- EXERCISE OBJECTIVE -
Output, exactly as written, the lines below from the one that has "[00:00:03.00 to 00:00:04.00]" through the one that has "[00:00:06.00 to 00:00:07.00]"; nothing else, and no pictures.

- TASK INPUTS -
◆ ◆ ◆ ◆
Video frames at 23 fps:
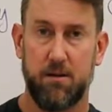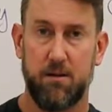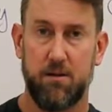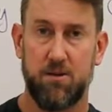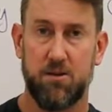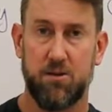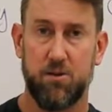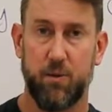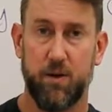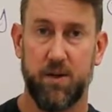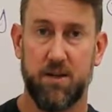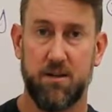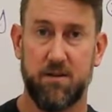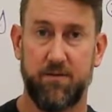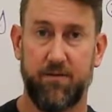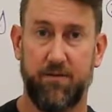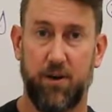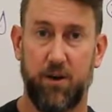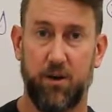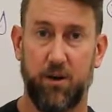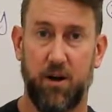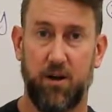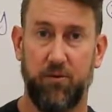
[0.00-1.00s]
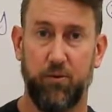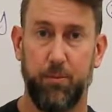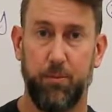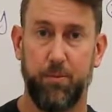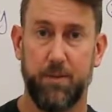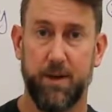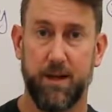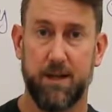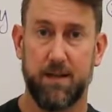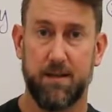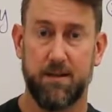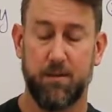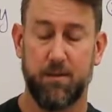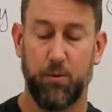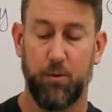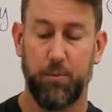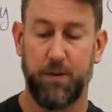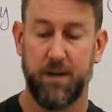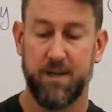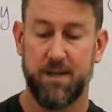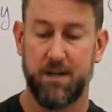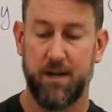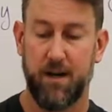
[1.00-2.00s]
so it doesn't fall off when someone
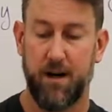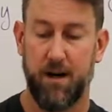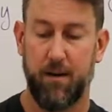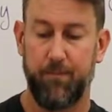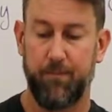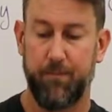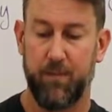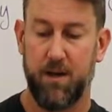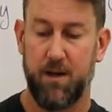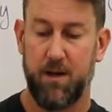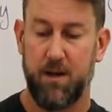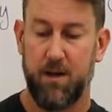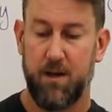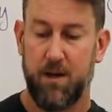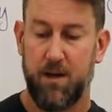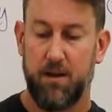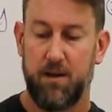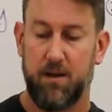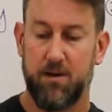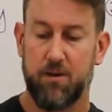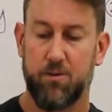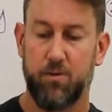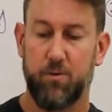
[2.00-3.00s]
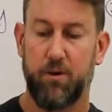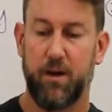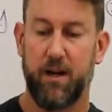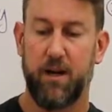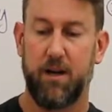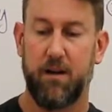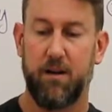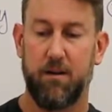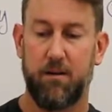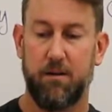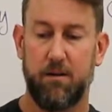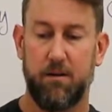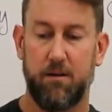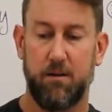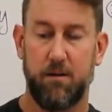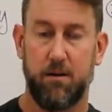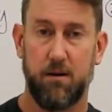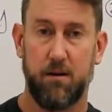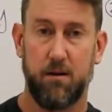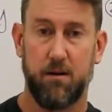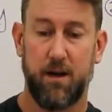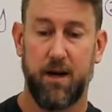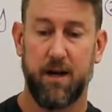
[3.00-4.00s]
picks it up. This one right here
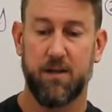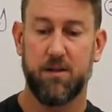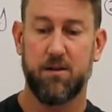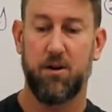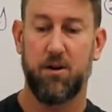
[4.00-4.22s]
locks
◆ ◆ ◆ ◆
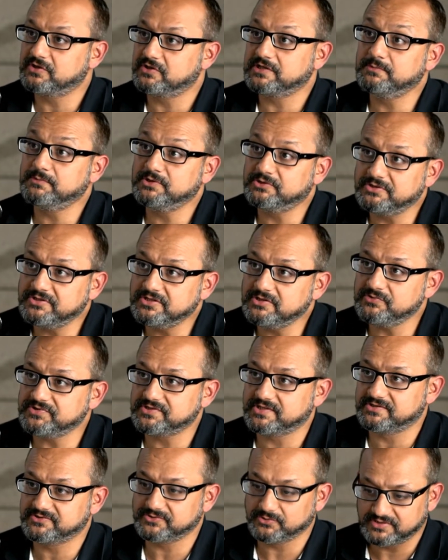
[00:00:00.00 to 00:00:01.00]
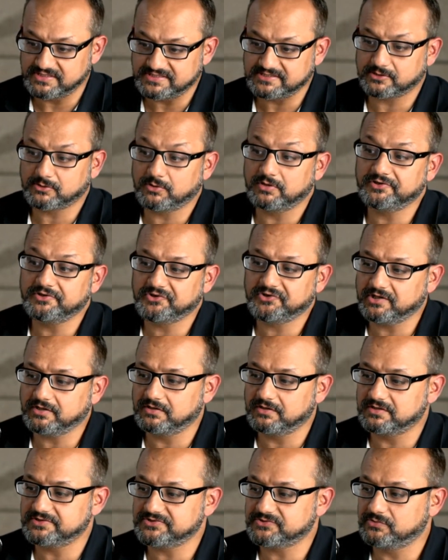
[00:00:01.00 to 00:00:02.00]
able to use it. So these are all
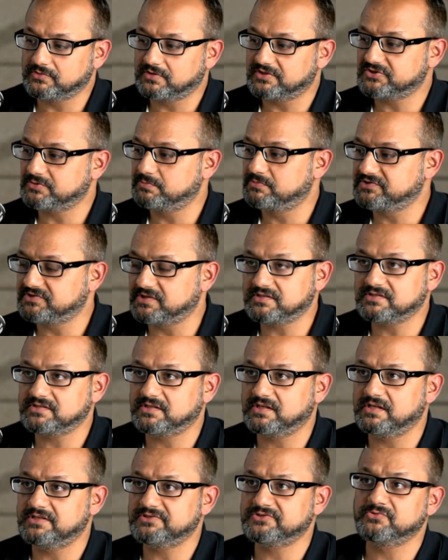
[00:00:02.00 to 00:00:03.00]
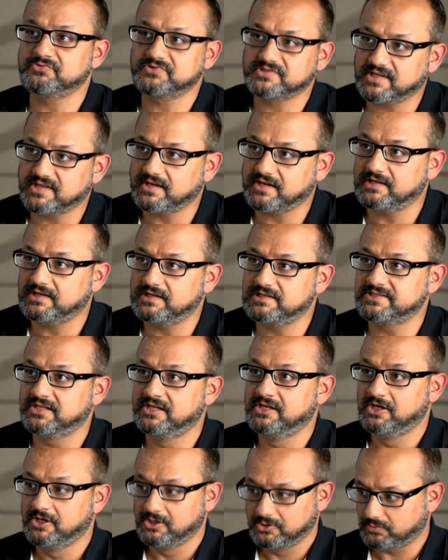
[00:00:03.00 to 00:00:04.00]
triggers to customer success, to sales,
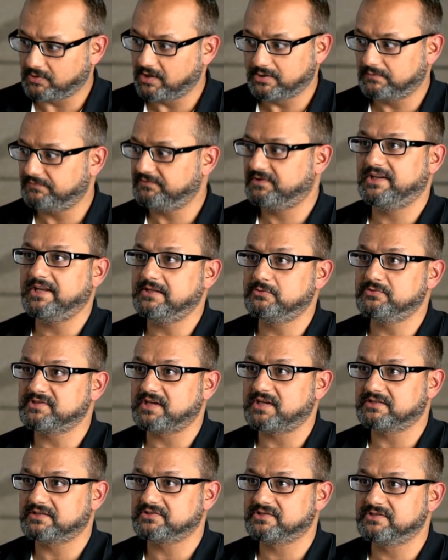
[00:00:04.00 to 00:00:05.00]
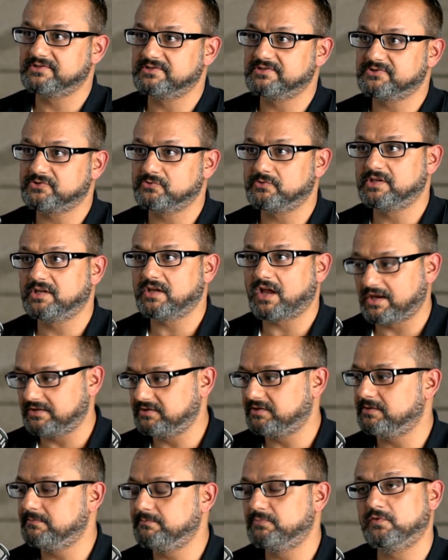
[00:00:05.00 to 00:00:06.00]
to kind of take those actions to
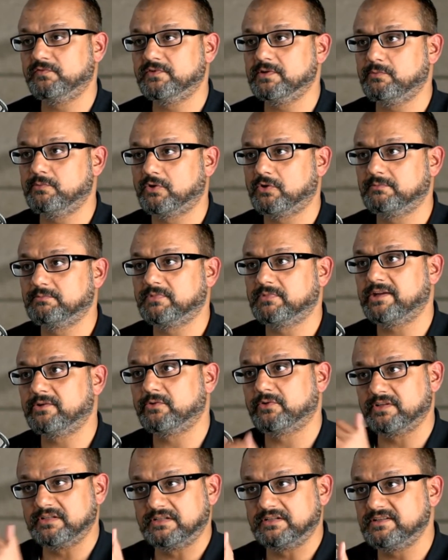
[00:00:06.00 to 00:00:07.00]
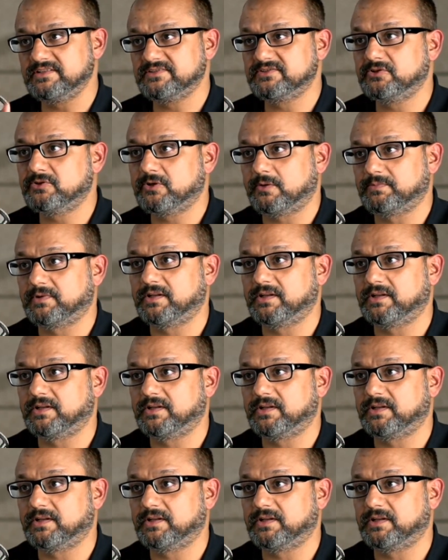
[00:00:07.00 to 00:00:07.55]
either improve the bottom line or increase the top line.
◆ ◆ ◆ ◆
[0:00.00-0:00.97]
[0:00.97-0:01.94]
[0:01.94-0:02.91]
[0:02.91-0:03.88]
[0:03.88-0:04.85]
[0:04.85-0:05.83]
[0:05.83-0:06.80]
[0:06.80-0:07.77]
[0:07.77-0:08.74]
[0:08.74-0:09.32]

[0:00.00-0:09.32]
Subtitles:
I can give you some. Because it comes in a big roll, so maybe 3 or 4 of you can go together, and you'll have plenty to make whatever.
◆ ◆ ◆ ◆
- ANSWER TO THE EXERCISE -
[00:00:03.00 to 00:00:04.00]
triggers to customer success, to sales,
[00:00:04.00 to 00:00:05.00]
[00:00:05.00 to 00:00:06.00]
to kind of take those actions to
[00:00:06.00 to 00:00:07.00]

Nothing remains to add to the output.